Sometimes, success means hitting the market at just the right time
Posted On December 22, 2023
Sometimes a business model just has to be started at the right time to find success. What wouldn’t have worked at one time may be the Next Big Thing in another.
So it was for Josh and Jarred Higginbotham, our guests in the latest episode of “What’s Working with Cam Marston.” The Higginbothams took about 100 kernels of heirloom corn from a freezer in a barn on the farm that’s been in their family for generations and have built a thriving business, Bayou Cora Farms.
There once wasn’t much of a market for heirloom corn – a pre-1940 variety that has never been cross-pollinated. The Higginbothams’ ancestors used it for animal feed.
But these days, non-GMO, locally sourced food is all the rage. And the 96 plants that grew from those frozen kernels have now sprouted a 65-acre farm in Baldwin County, Alabama, that produces corn, corn meal and other products for restaurants and grocery stores throughout the Gulf Coast.

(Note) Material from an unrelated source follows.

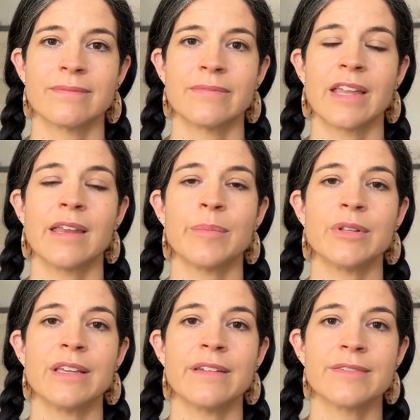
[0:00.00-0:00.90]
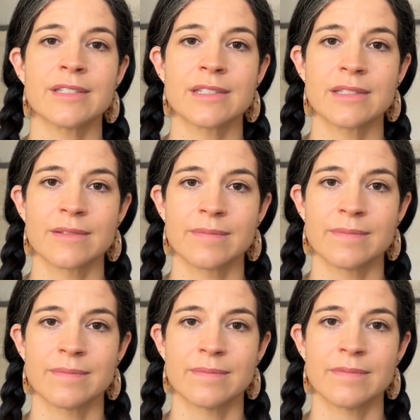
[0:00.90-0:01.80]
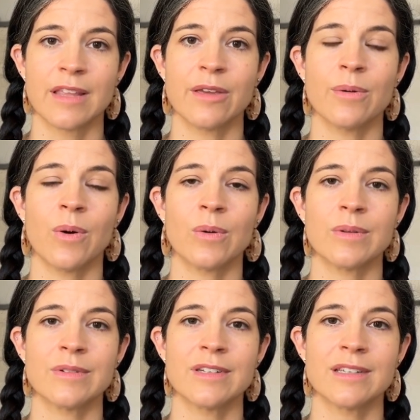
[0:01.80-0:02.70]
Any beliefs that you hold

The Higginbothams weren’t sure what they had until they ground the corn produced from those frozen kernels into corn meal and took it to a local farmer’s market.
“We knew there might be some kind of interest in it,” Jarred said. “We didn’t know it would be that quick and that people would keep coming back to us.”

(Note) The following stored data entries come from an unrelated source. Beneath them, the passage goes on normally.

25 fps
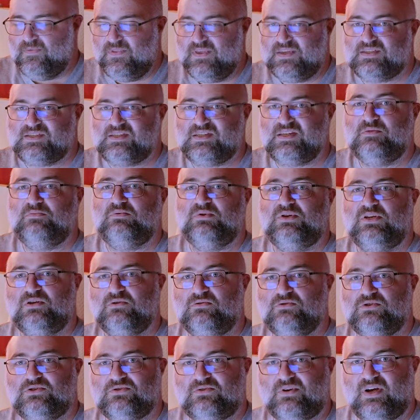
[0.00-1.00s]
this
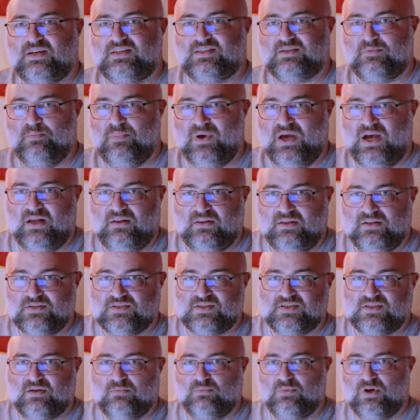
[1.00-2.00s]
CPU strikes a
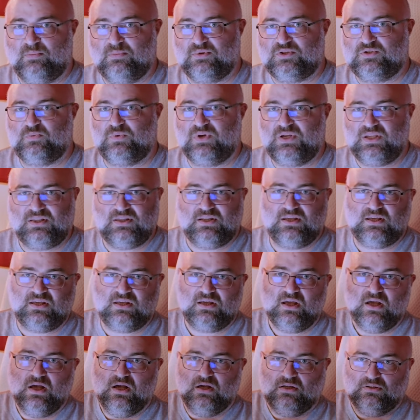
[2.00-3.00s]
balance somewhere between
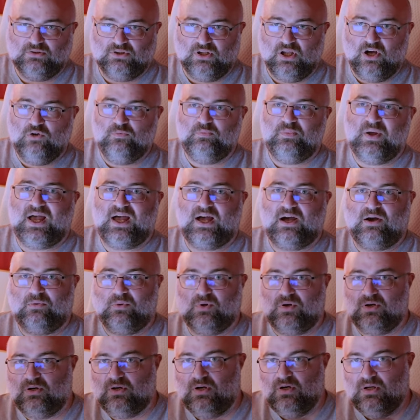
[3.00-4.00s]
the low
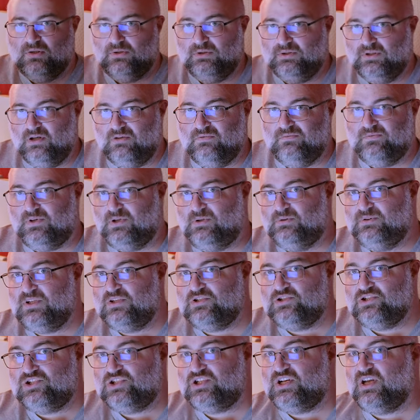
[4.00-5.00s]
power, low
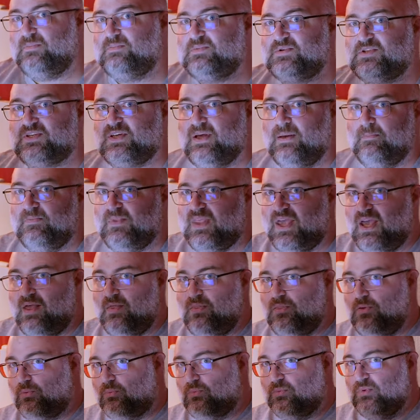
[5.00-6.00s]
voltage chips
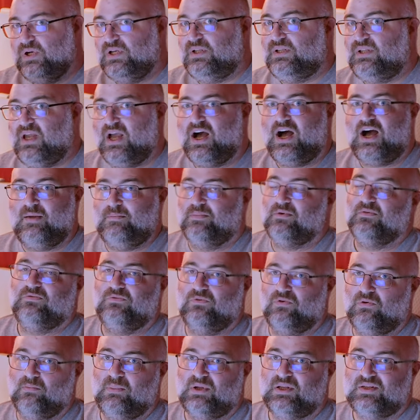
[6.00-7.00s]
and the really high
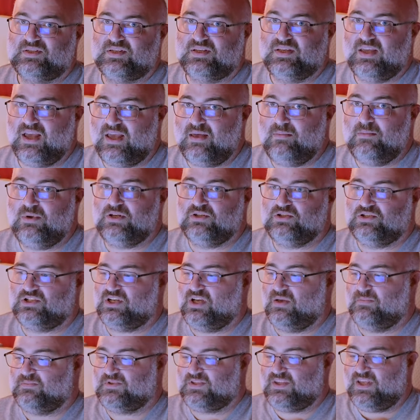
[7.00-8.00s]
performance gaming
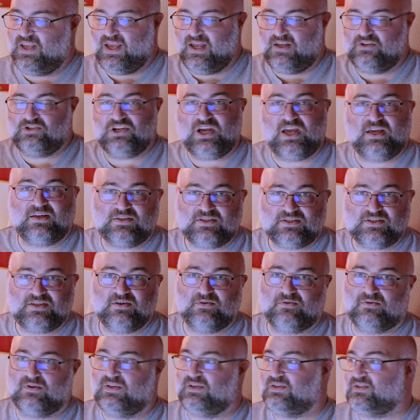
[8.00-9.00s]
chips, the HX
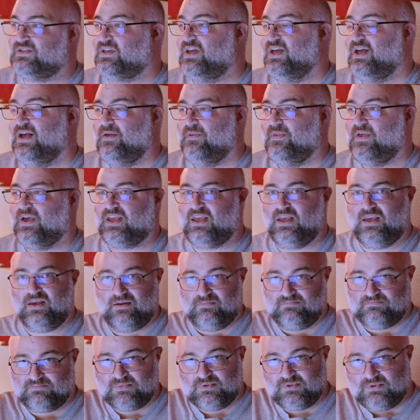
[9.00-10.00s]
series, that
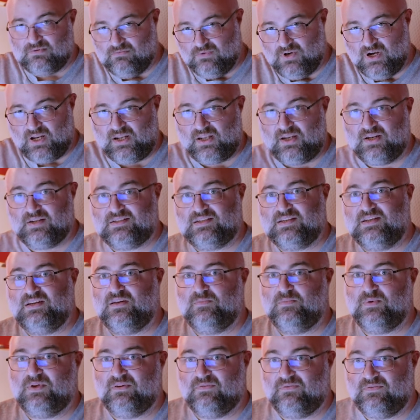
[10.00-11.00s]
can run at a
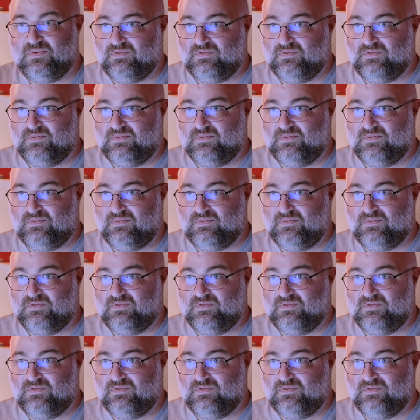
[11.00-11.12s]
TDP of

Since these beginnings, Bayou Cora corn products are now sold in Publix stores and used in restaurants from New Orleans to Jacksonville. It first drew the attention of a chef at The Noble South, a popular restaurant in Mobile, and an artisan bakery in New Orleans and word spread quickly.
They helped spread the word but visiting restaurants in New Orleans and along the coast, offering free samples of their product.
“Chefs love samples,” Josh said. “The past several years there’s been a movement, especially here on the Gulf Coast, to buy more local products, specialty products, so they were interested in it.”
And when the company was featured in Southern Living three years ago, business skyrocketed.
Now the problem isn’t getting the word out – it’s acquiring enough land to fill the orders and continue growing the company. Heirloom corn doesn’t produce as high a yield as other varieties, and it must be grown far away from other cornfields to protect it from cross-pollination. Seeds are saved from each harvest to begin the next.
But they have a business that has no local competitor – most similar farms are located in the Carolinas – and the demand isn’t letting up.